▸ **Data to process**:
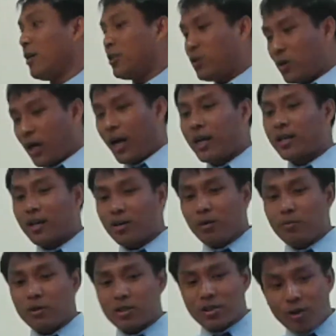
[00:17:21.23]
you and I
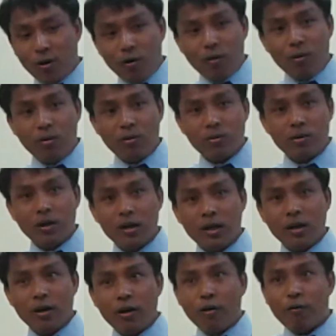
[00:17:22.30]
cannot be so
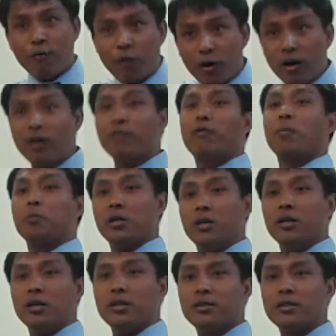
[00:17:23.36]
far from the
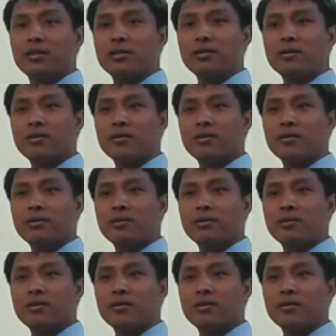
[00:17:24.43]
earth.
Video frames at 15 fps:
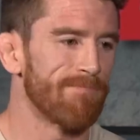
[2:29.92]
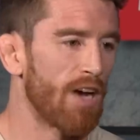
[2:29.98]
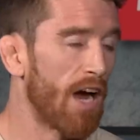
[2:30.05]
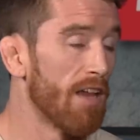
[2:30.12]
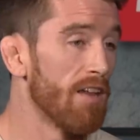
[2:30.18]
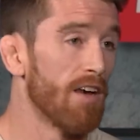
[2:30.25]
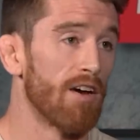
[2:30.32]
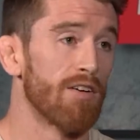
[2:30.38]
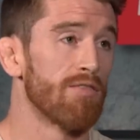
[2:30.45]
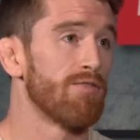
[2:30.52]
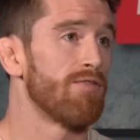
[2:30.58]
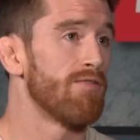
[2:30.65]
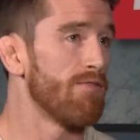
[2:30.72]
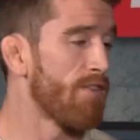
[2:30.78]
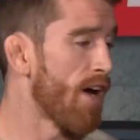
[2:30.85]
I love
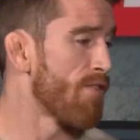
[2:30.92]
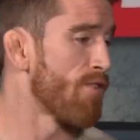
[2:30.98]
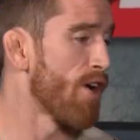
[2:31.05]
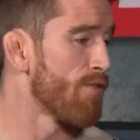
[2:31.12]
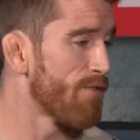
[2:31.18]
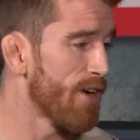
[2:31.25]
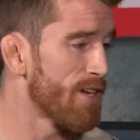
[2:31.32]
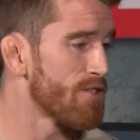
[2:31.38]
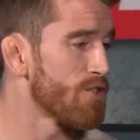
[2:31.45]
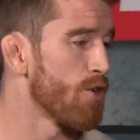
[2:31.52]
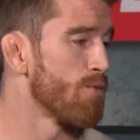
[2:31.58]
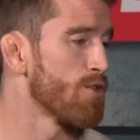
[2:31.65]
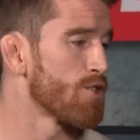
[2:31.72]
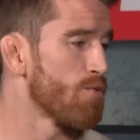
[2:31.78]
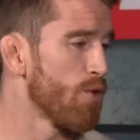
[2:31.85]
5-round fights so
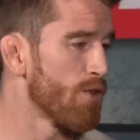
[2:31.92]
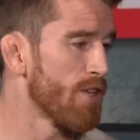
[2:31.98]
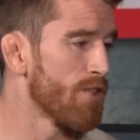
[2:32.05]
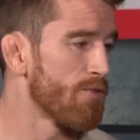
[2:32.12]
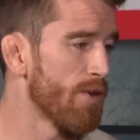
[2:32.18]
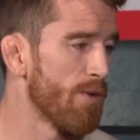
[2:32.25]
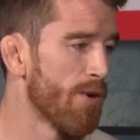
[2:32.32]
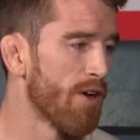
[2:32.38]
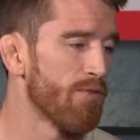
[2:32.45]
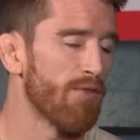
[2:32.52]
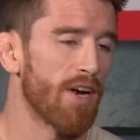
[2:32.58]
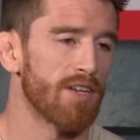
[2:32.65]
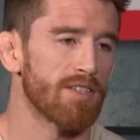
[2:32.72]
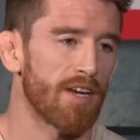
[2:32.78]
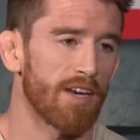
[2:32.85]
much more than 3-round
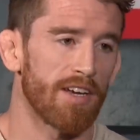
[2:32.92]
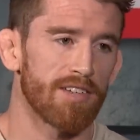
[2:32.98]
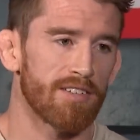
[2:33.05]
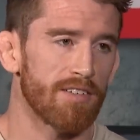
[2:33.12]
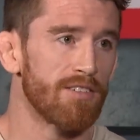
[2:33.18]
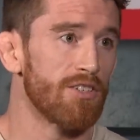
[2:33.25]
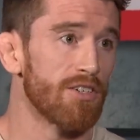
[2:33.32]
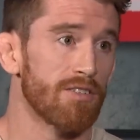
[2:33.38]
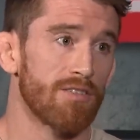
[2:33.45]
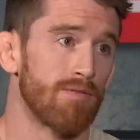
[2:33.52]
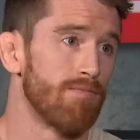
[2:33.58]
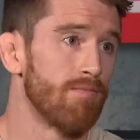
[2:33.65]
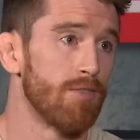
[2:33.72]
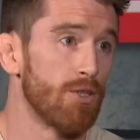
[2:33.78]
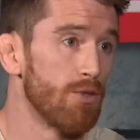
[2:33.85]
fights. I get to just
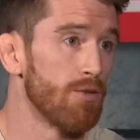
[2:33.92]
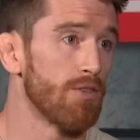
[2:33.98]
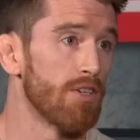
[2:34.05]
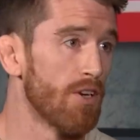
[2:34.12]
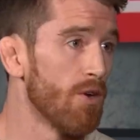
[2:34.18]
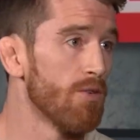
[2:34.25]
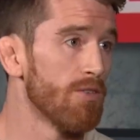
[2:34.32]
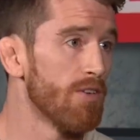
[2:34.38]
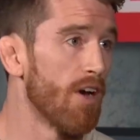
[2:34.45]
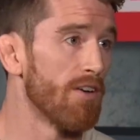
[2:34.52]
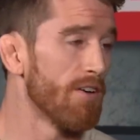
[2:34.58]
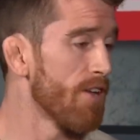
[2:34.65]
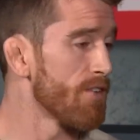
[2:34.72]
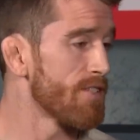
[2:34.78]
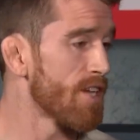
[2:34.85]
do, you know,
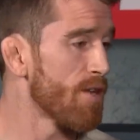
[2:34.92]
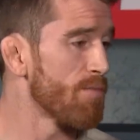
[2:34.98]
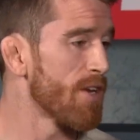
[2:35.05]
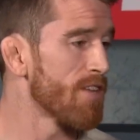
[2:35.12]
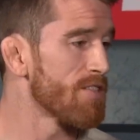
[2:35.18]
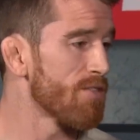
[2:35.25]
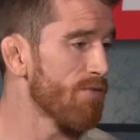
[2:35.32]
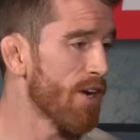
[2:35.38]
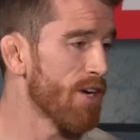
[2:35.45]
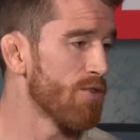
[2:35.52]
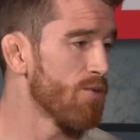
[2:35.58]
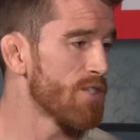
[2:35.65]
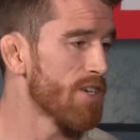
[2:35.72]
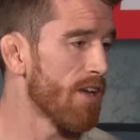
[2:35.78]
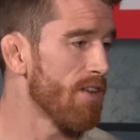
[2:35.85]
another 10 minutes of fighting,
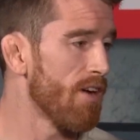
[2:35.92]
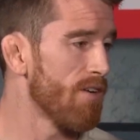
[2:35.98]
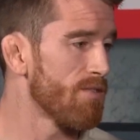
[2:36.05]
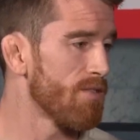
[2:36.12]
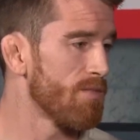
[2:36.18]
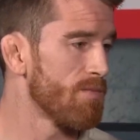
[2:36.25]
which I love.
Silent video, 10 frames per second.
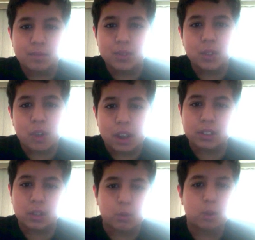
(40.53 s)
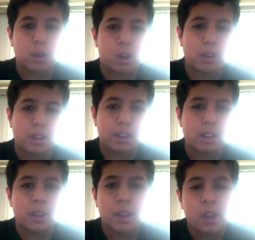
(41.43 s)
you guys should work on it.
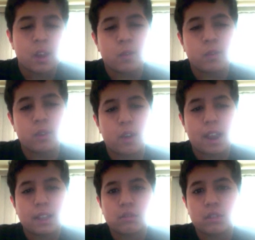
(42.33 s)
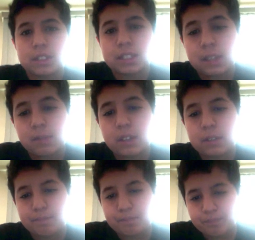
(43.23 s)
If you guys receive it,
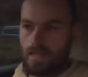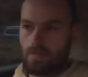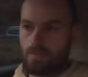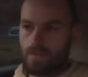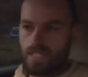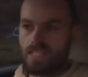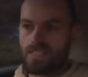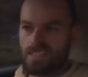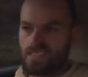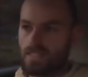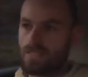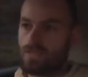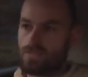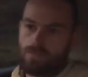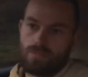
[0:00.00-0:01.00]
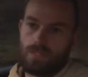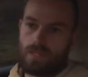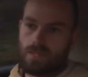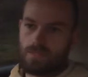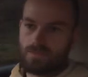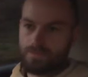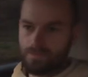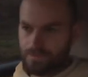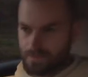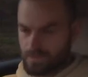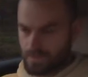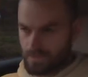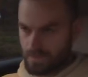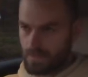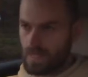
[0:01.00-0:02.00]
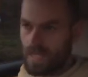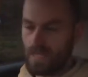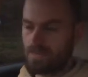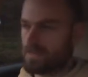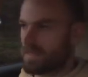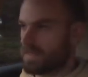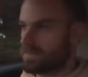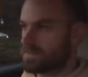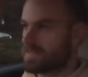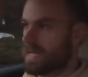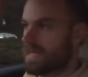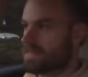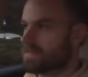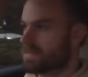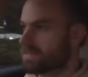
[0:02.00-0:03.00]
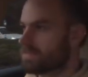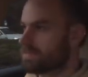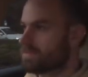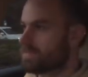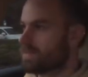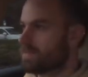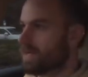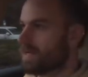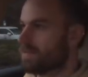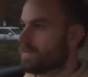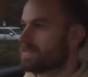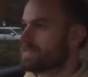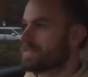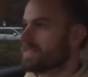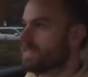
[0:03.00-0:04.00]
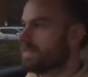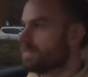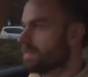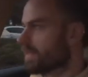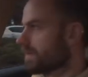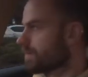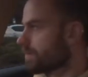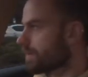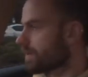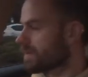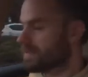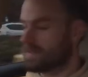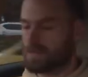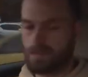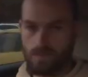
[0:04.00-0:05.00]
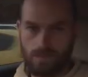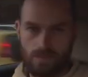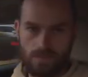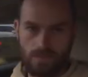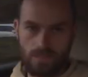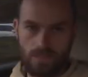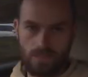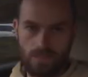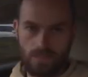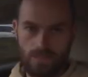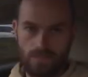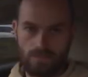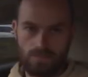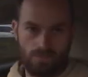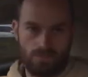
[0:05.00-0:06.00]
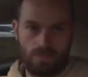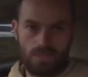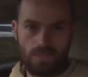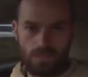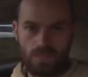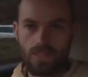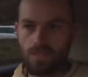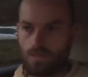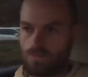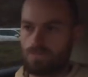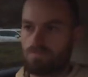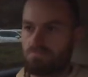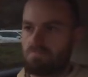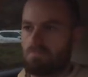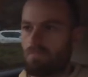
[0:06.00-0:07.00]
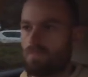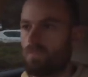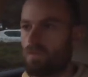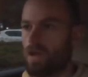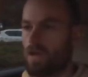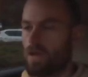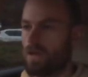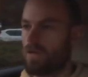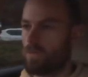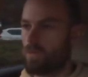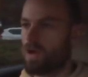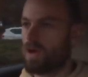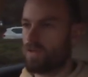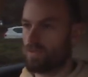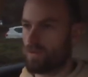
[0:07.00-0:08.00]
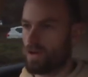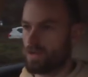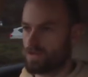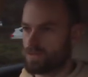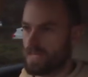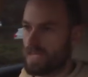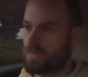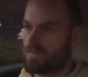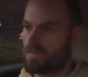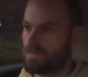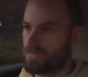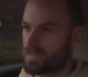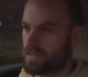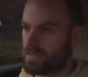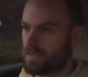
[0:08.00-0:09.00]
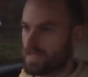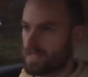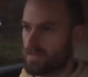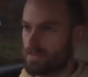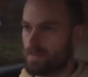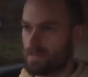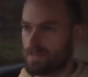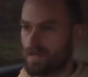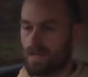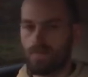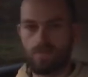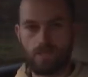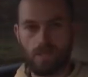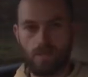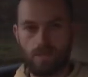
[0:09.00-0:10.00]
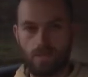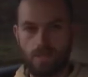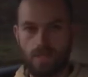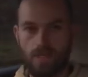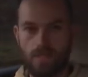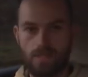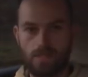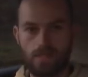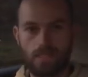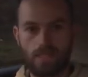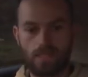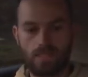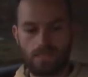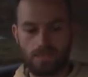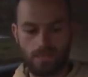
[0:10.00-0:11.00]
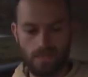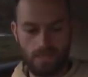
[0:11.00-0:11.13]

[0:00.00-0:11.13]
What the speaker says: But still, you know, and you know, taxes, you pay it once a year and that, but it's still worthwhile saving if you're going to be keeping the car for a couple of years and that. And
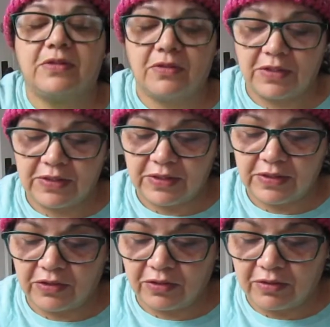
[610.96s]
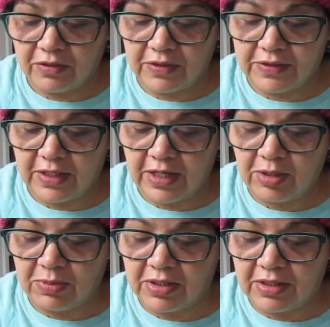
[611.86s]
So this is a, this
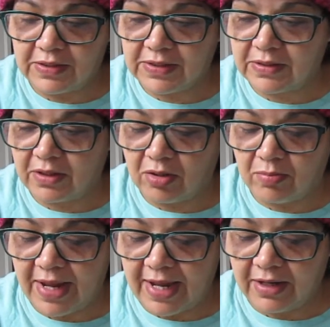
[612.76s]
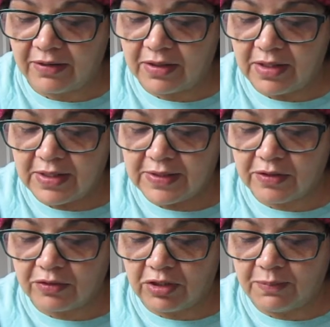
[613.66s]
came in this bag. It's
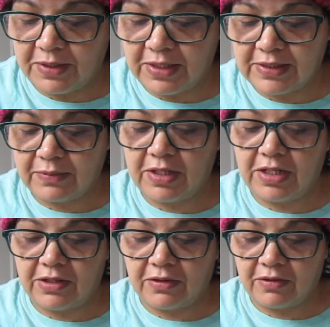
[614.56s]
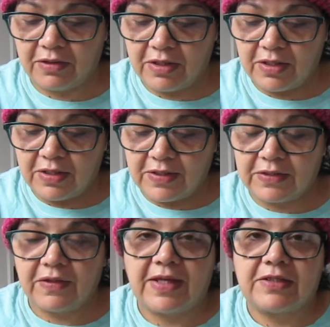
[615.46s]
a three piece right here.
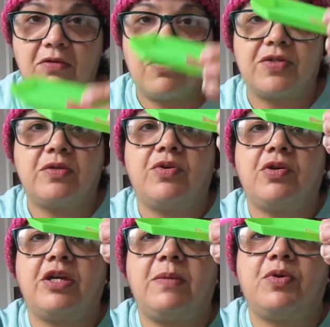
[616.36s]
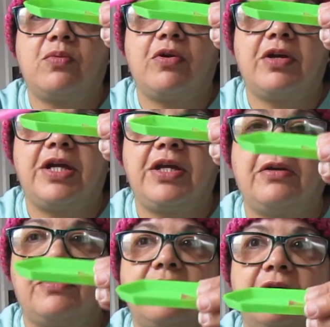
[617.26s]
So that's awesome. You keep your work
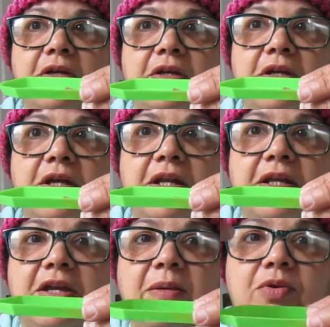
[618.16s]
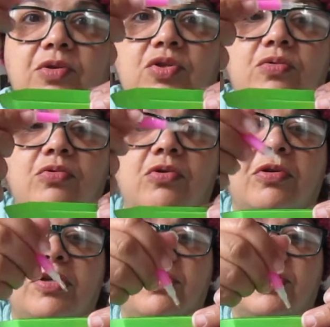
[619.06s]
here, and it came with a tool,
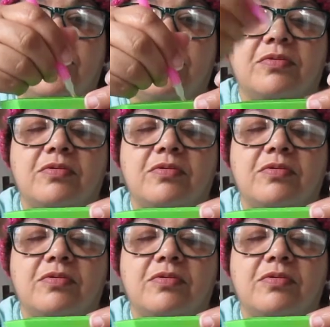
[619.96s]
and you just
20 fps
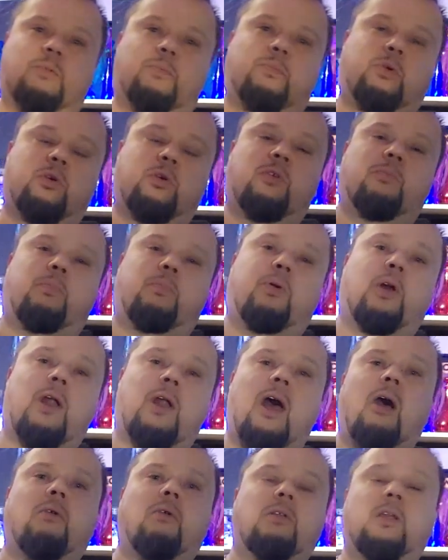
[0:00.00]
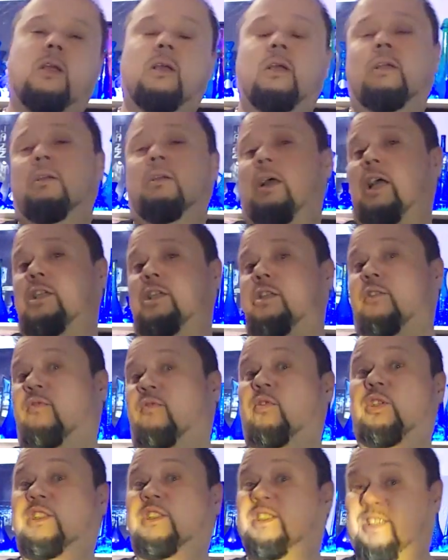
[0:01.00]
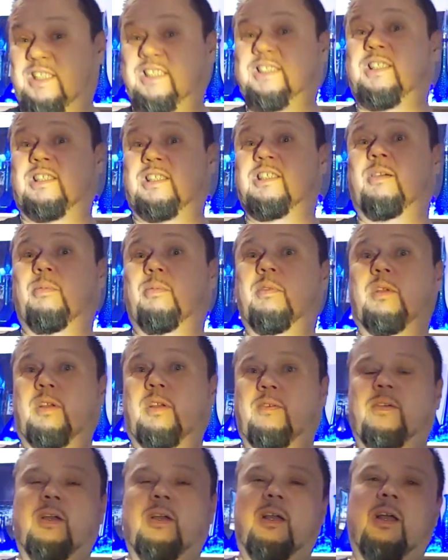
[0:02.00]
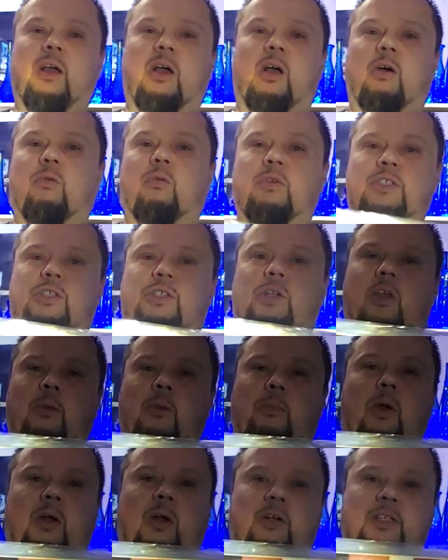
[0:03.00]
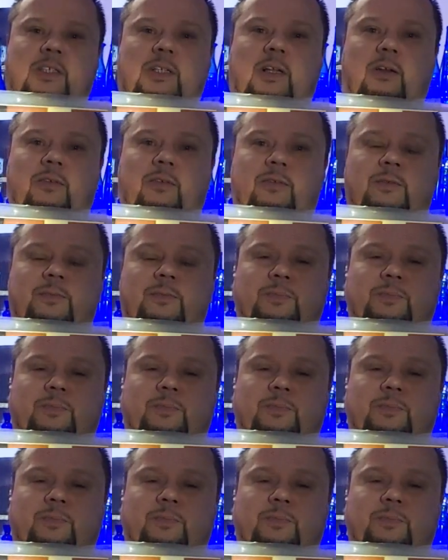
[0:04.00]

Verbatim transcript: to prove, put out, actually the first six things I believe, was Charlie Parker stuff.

▸ **Task details**:
Above are the records; please give again, exactly and in full, only the lines that run from the line with "[0:03.00-0:04.00]" through the line with "[0:00.00-0:11.13]", with no pictures.

▸ **Answer below**:
[0:03.00-0:04.00]
[0:04.00-0:05.00]
[0:05.00-0:06.00]
[0:06.00-0:07.00]
[0:07.00-0:08.00]
[0:08.00-0:09.00]
[0:09.00-0:10.00]
[0:10.00-0:11.00]
[0:11.00-0:11.13]

[0:00.00-0:11.13]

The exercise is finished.